If a Holder ceases to be affiliated with the Corporation, the Holder will cease to have any rights or obligations under the Registration Rights Agreement. The Registration Rights Agreement will terminate when Brookfield together with its affiliates beneficially own in the aggregate less than 3% of the issued and outstanding Common Shares.

PLAN OF DISTRIBUTION

We may sell the Securities and the Selling Shareholder may, in accordance with the terms of the Registration Rights Agreement, sell Common Shares, to or through one or more underwriters or dealers and also may sell the Securities directly to one or more purchasers or through agents.

The distribution of the Securities may be effected from time to time in one or more transactions at a fixed price or prices or at non-fixed prices. If offered on a non-fixed price basis the Securities may be offered at market prices prevailing at the time of sale, at prices related to such prevailing market prices or at prices to be negotiated with purchasers, in which case the price at which the Securities will be offered and sold may vary from purchaser to purchaser and during the distribution period.
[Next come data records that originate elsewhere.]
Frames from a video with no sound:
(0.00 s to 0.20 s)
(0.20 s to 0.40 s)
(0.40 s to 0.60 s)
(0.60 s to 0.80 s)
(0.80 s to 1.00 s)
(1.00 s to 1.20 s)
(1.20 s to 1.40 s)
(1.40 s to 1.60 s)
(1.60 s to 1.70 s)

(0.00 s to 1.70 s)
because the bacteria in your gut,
In connection with the sale of the Securities, underwriters may receive compensation from TransAlta, the Selling Shareholder or from purchasers of the Securities for whom they may act as agents in the form of concessions or commissions. Underwriters, dealers and agents that participate in the distribution of the Securities may be deemed to be underwriters and any commissions received by them from TransAlta and/or the Selling Shareholder and any profit on the resale of the Securities by them may be deemed to be underwriting commissions.
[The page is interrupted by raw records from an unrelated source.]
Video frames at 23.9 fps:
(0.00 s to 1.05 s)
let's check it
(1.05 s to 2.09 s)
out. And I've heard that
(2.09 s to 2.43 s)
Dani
The Prospectus Supplement relating to any Securities being offered will set forth the terms of the offering of those Securities, including, to the extent applicable, the initial offering price of, and form of consideration for, those Securities and the proceeds to us and/or the Selling Shareholder from such sale, the name or names of any underwriters, dealers or other placement agents, the underwriting concessions or commissions, and any other discounts, commissions or concessions to be allowed or re-allowed or paid to dealers and any securities exchanges on which those Securities may be listed. Only underwriters named in a Prospectus Supplement are deemed to be underwriters in connection with the Securities offered by that Prospectus Supplement.

Without limiting the generality of the foregoing, we also may issue Securities in exchange for property, including for other securities issued by us or for securities or assets of other companies that we may acquire in the future.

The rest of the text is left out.